* Instructions for the task *
Each line from the one bearing "[00:15:10.46]" through the last line of the entries below should be returned exactly, with pictures left out.

* Collected data *

>>

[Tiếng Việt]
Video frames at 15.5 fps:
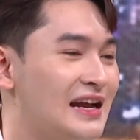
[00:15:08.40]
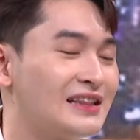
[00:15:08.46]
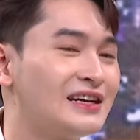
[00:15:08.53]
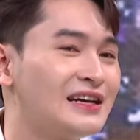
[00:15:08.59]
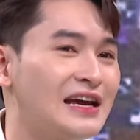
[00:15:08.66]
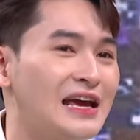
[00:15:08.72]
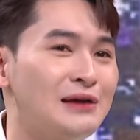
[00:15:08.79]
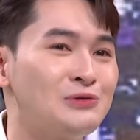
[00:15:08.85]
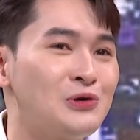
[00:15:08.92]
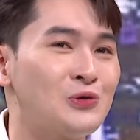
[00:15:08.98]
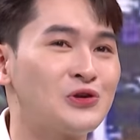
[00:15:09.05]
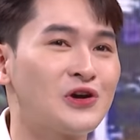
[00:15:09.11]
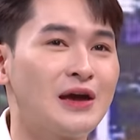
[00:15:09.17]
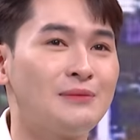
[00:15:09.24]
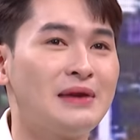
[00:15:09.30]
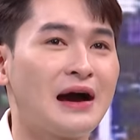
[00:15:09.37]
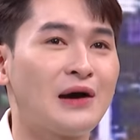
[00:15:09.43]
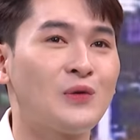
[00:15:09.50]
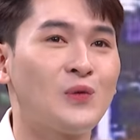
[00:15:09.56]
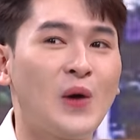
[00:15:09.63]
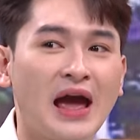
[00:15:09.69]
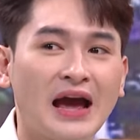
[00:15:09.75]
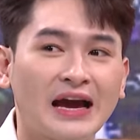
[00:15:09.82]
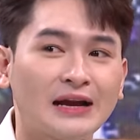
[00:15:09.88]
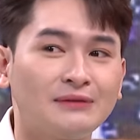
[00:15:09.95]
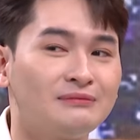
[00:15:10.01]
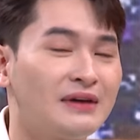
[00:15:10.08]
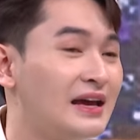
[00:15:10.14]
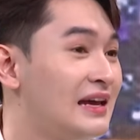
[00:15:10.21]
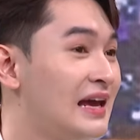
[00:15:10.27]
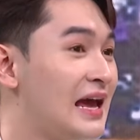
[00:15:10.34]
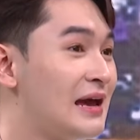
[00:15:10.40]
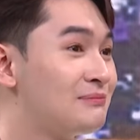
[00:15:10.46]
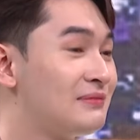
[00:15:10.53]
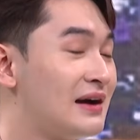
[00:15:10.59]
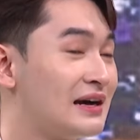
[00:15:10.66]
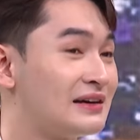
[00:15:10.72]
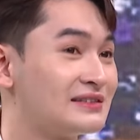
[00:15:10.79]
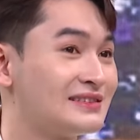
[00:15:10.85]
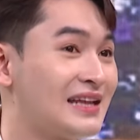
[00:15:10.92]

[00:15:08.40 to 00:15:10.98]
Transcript: là tức nghĩa em dù cho em lạc quan cách mấy em mà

<<

* Reply *
[00:15:10.46]
[00:15:10.53]
[00:15:10.59]
[00:15:10.66]
[00:15:10.72]
[00:15:10.79]
[00:15:10.85]
[00:15:10.92]

[00:15:08.40 to 00:15:10.98]
Transcript: là tức nghĩa em dù cho em lạc quan cách mấy em mà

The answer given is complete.